Despite the sustained pressure from the uncertain outcome of the vaccination program, Japan’s manufacturing sector remains positive.
The latest Tankan sentiment index, which measures the pulse of the country’s manufacturers, came at 22 points for the month.
This is organic with the 21 points notched in May which shows a gradual improvement in overall projection.
The survey included 481 mid-to-large-sized firms, which makes it concentrated on businesses that have a big weight on the industry.
In a more detailed look, chemical, electronics, and metal product manufacturers were among the most optimistic about recovery.
This offsets the sluggish mood shown by textile and paper ventures which remain under pressure due to subdued domestic and international demand.
In a statement from an industry group, it noted that recovery remains uneven across players in the field.
Nevertheless, the strong international orders for electronics and semiconductors are a positive start.
For the record, Japan exports in May surged by 49.3% May following a 38.0% jump in the preceding month.
This shows that the country continues to benefit from the global economy’s reopening, being an important player in the global supply chain.
Experts argued that the recent hike is merely a correction from the sharp fall recorded in the same period a year ago.
In May 2020, the indicator slumped by 28.3% as countries closed their borders due to the risk of contracting the virus.
However, there is a 7% hike difference compared to 2019 figures which show that the sector has already made past its pre-pandemic high.
What worries the market most today is the lukewarm performance of the services sector due to the sustained restrictions in the country.

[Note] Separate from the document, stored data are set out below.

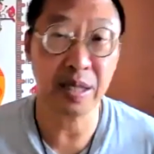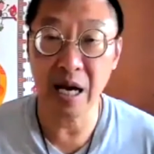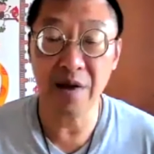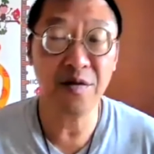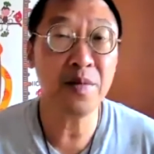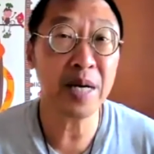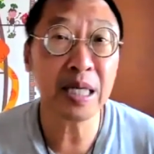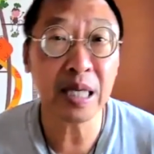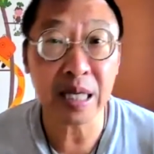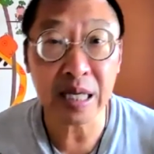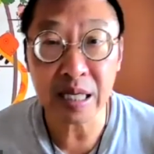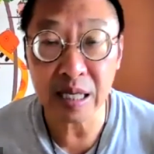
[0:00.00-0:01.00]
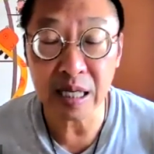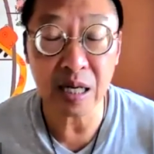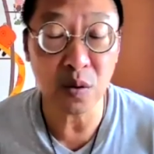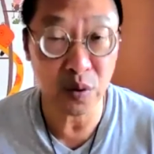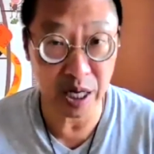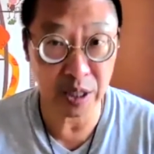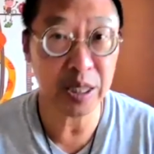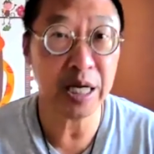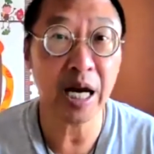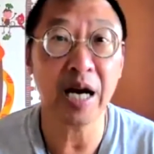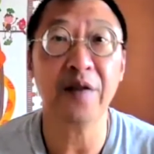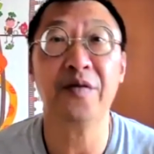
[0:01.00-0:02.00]
Every monthly, we actually
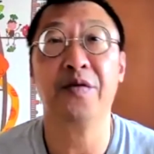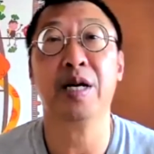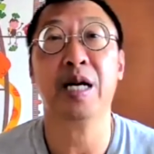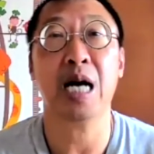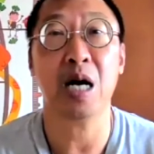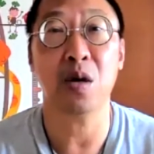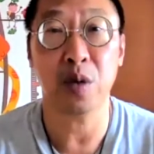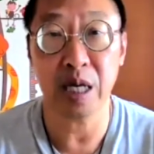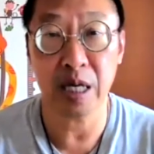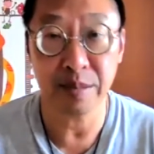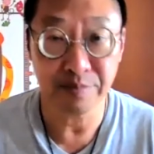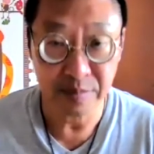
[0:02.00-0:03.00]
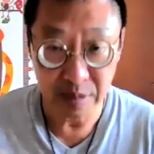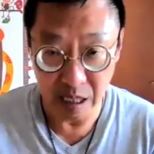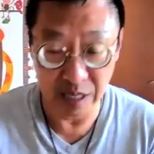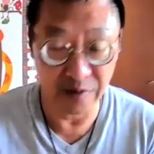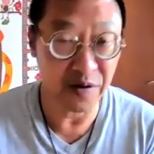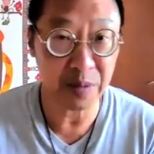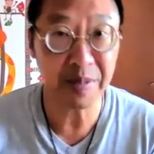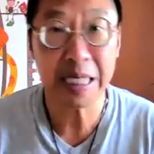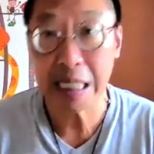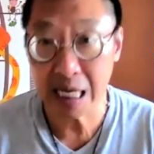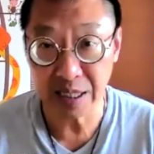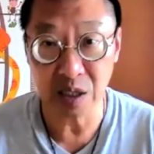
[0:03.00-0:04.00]
have our investment
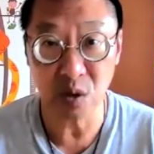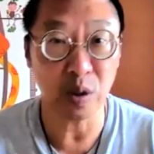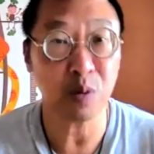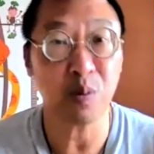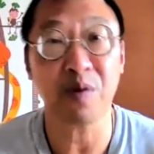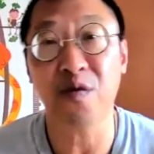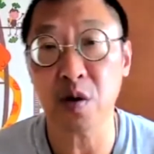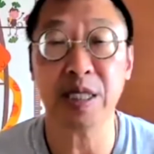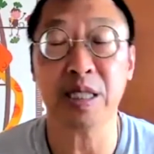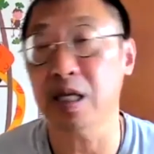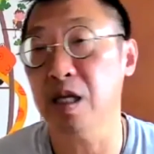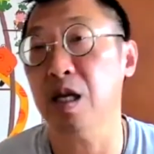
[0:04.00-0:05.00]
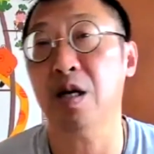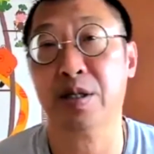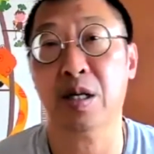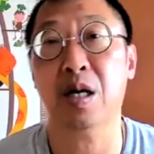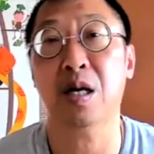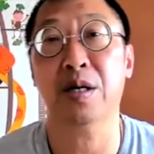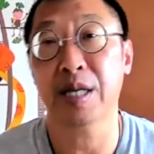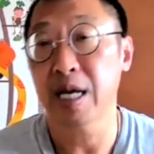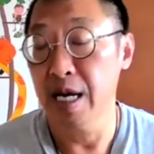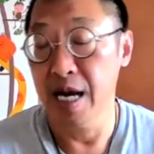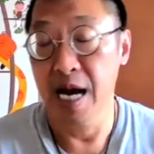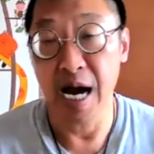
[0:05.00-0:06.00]
classes, which we focus a lot on
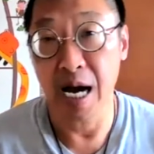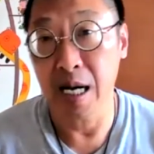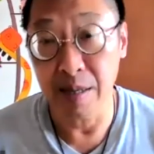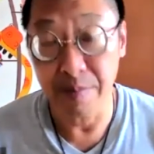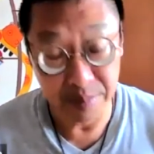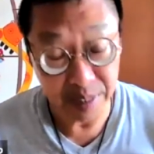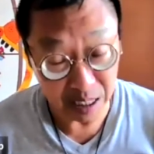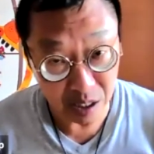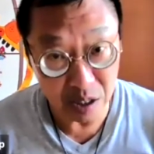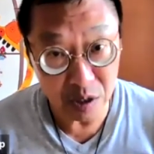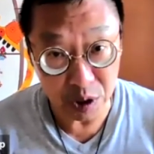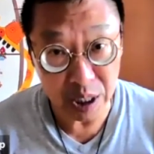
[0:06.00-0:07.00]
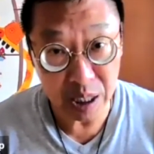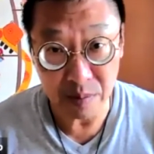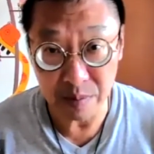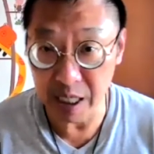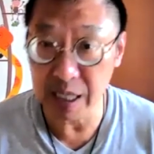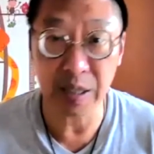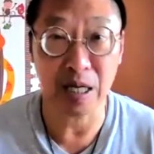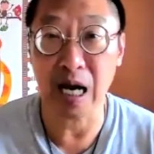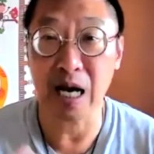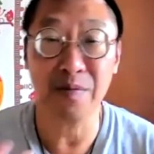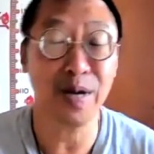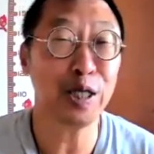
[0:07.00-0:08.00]
technology, because I
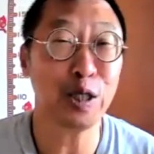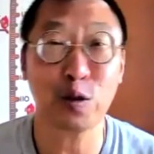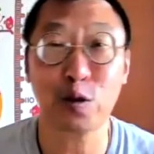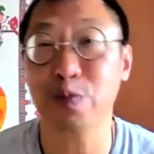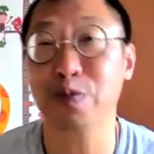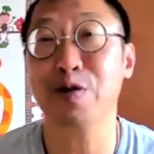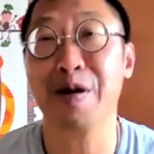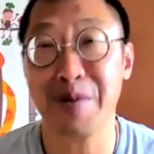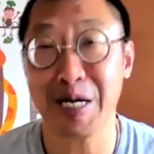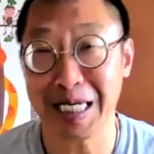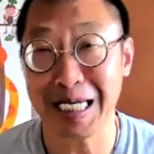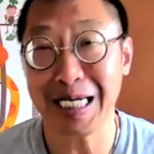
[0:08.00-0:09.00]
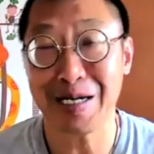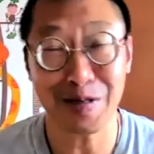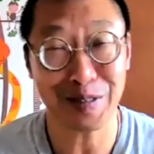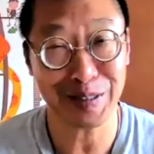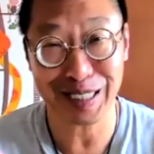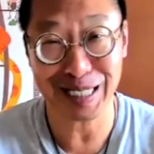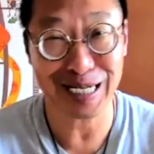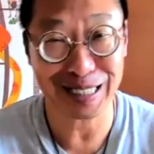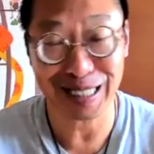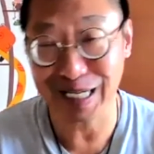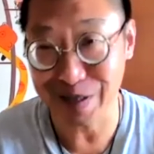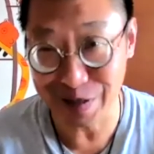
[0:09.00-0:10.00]
managed to triple my money on
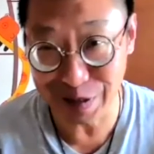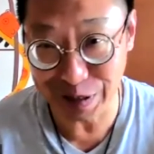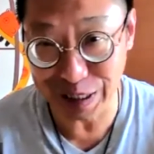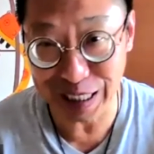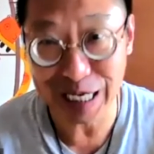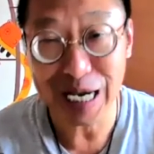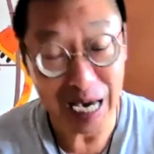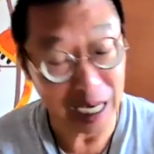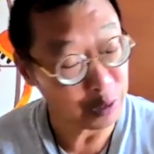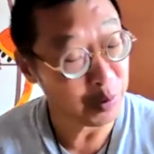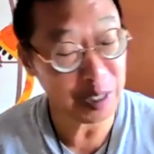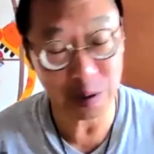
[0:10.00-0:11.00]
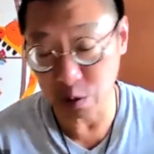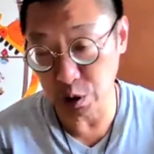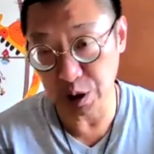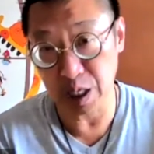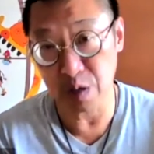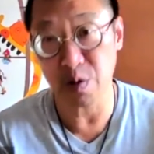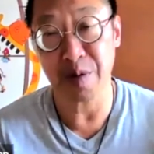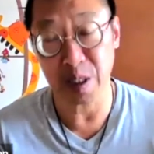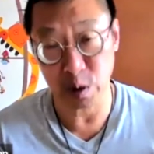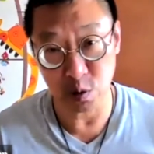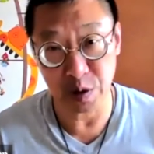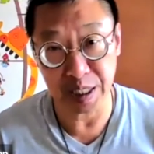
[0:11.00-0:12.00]
technology, as well as to share with my
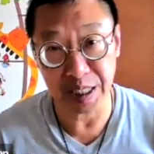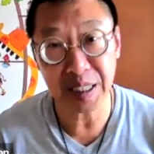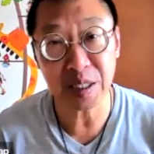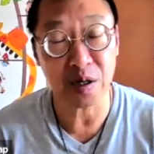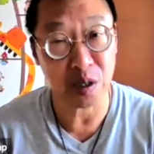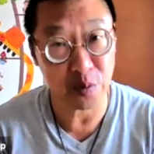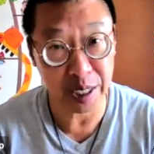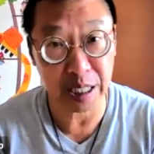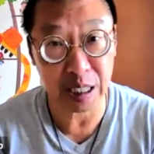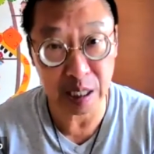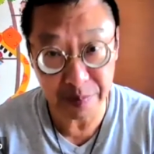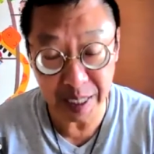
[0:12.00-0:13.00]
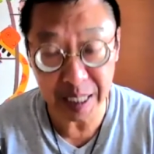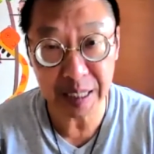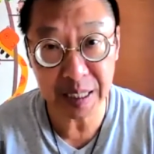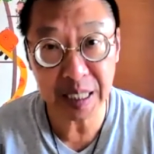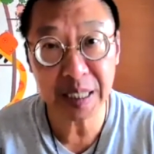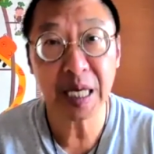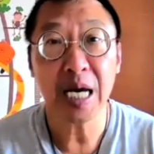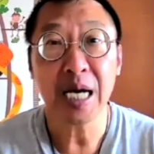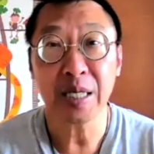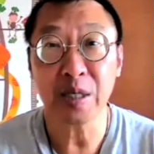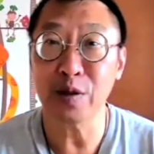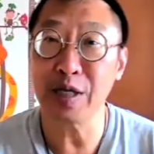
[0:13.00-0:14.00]
students on a regular basis.
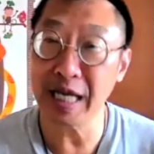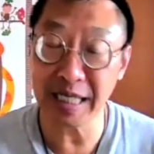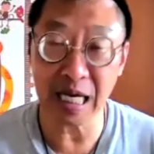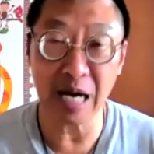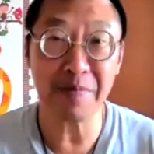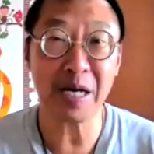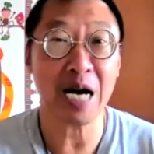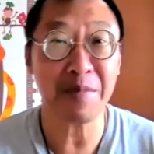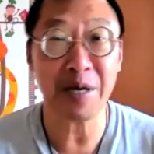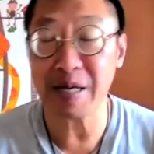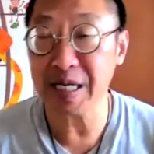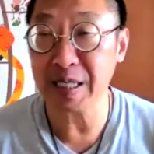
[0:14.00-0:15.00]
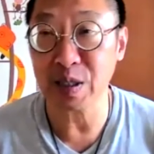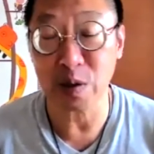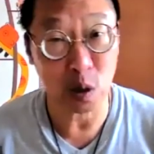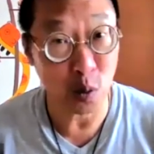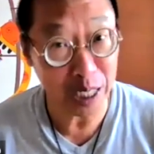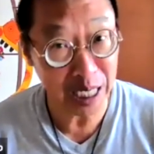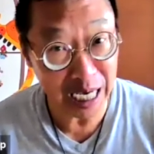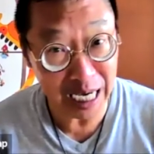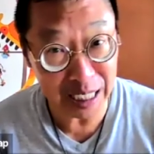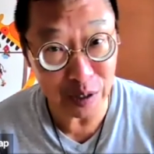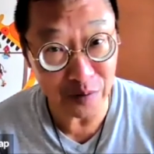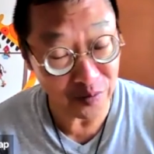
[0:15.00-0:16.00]
So the next upcoming class on the 28th
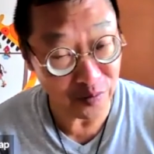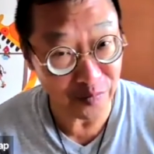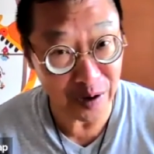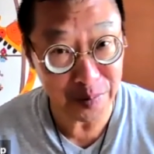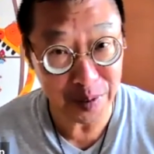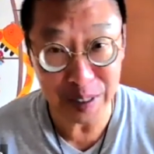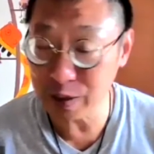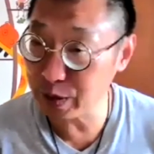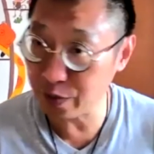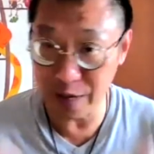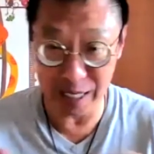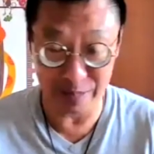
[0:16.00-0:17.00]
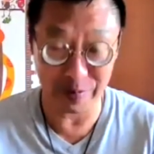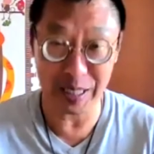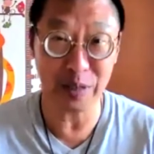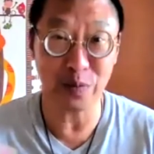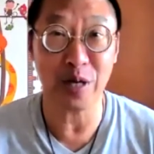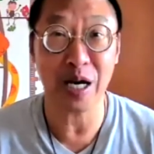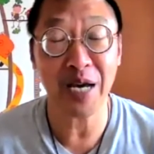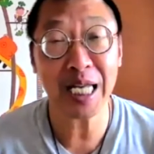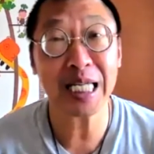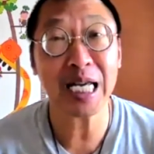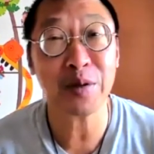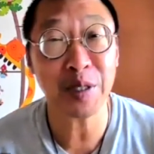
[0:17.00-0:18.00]
of November, it's great because we have
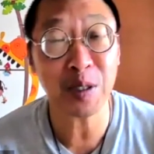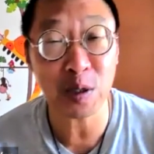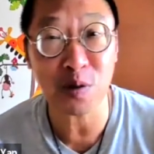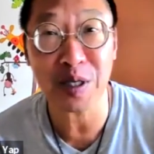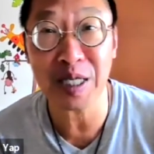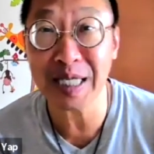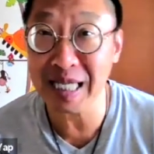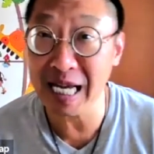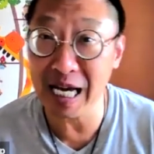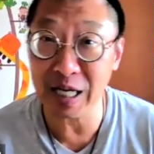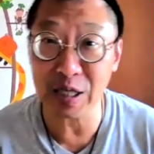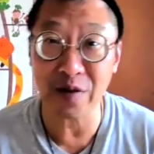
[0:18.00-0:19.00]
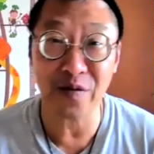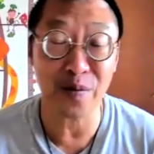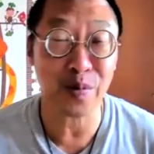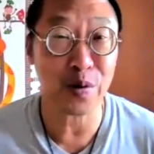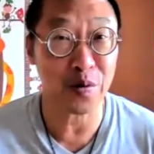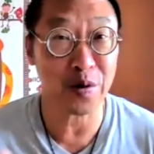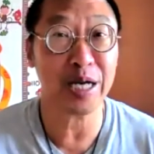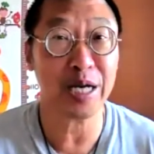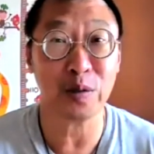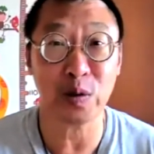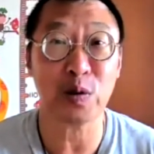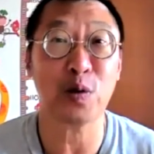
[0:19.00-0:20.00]
8,000 students in Asia, from Korea to
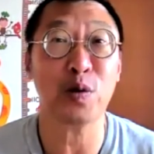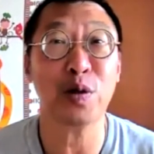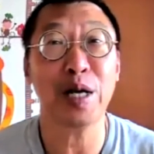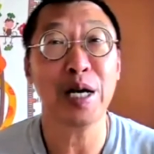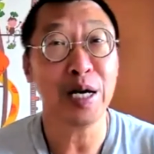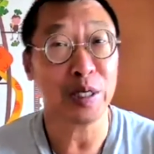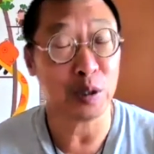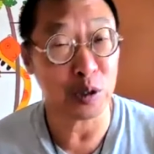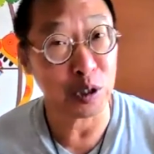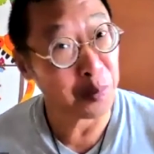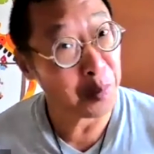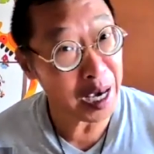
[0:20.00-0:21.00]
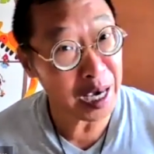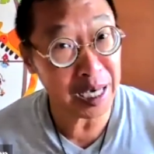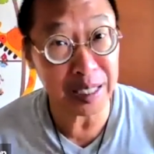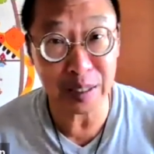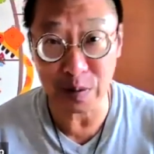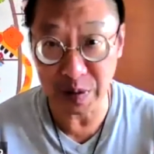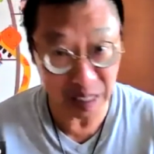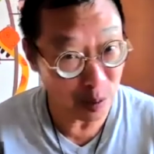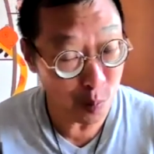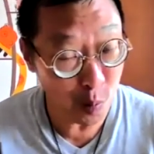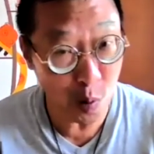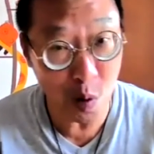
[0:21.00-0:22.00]
Seoul to Japan to
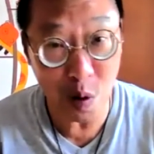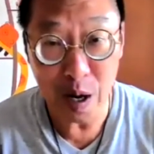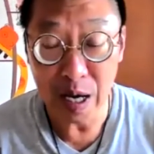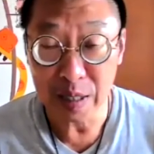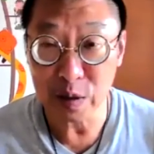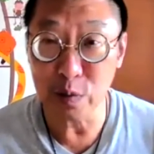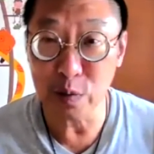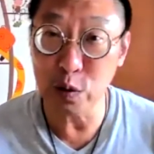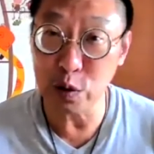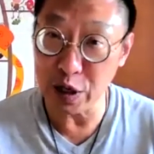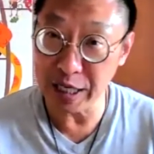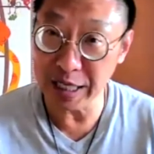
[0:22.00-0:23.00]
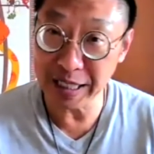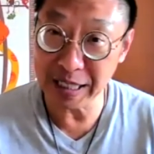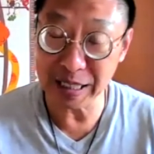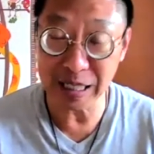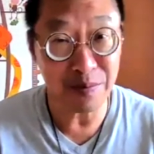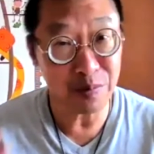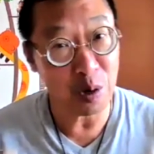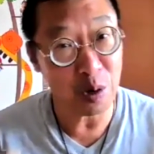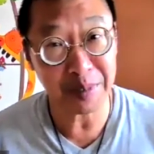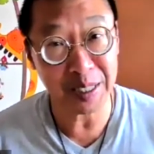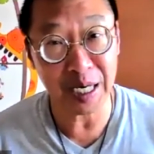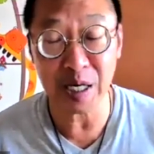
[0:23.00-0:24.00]
Singapore. So do join us, come to our
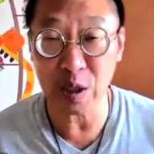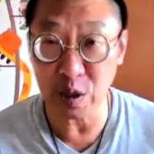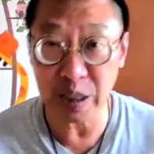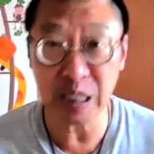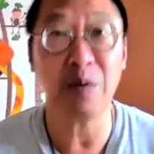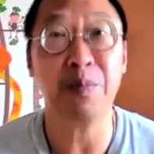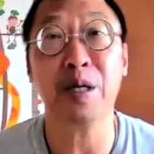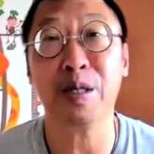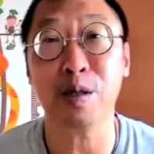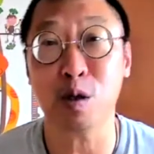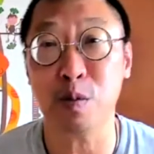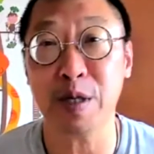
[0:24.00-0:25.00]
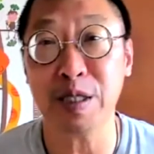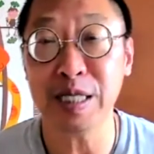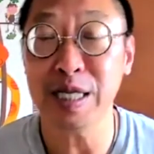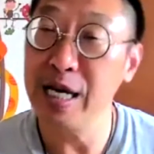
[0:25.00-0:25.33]
website, GCP Global,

Bank of Japan’s Policy Meeting
The market now turns to focus on the Bank of Japan’s policy meeting scheduled on June 17 through June 18.
The two-day meet is scheduled to discuss whether to extend its dovish policy, including the observance of its pandemic-relief programs.
The latter stayed in circulation for a longer than expected period as the country continues to weather the wrath of the health crisis.
In an update from the ongoing talks, insiders noted that the central bank is now considering moving on from negative rates as early as 2023.
This is to prepare the economy for the post-crisis era where green and technologically-driven development is the key focus of the administration.
The shift will come into play should the monetary regulator notches 1% inflation in the near term.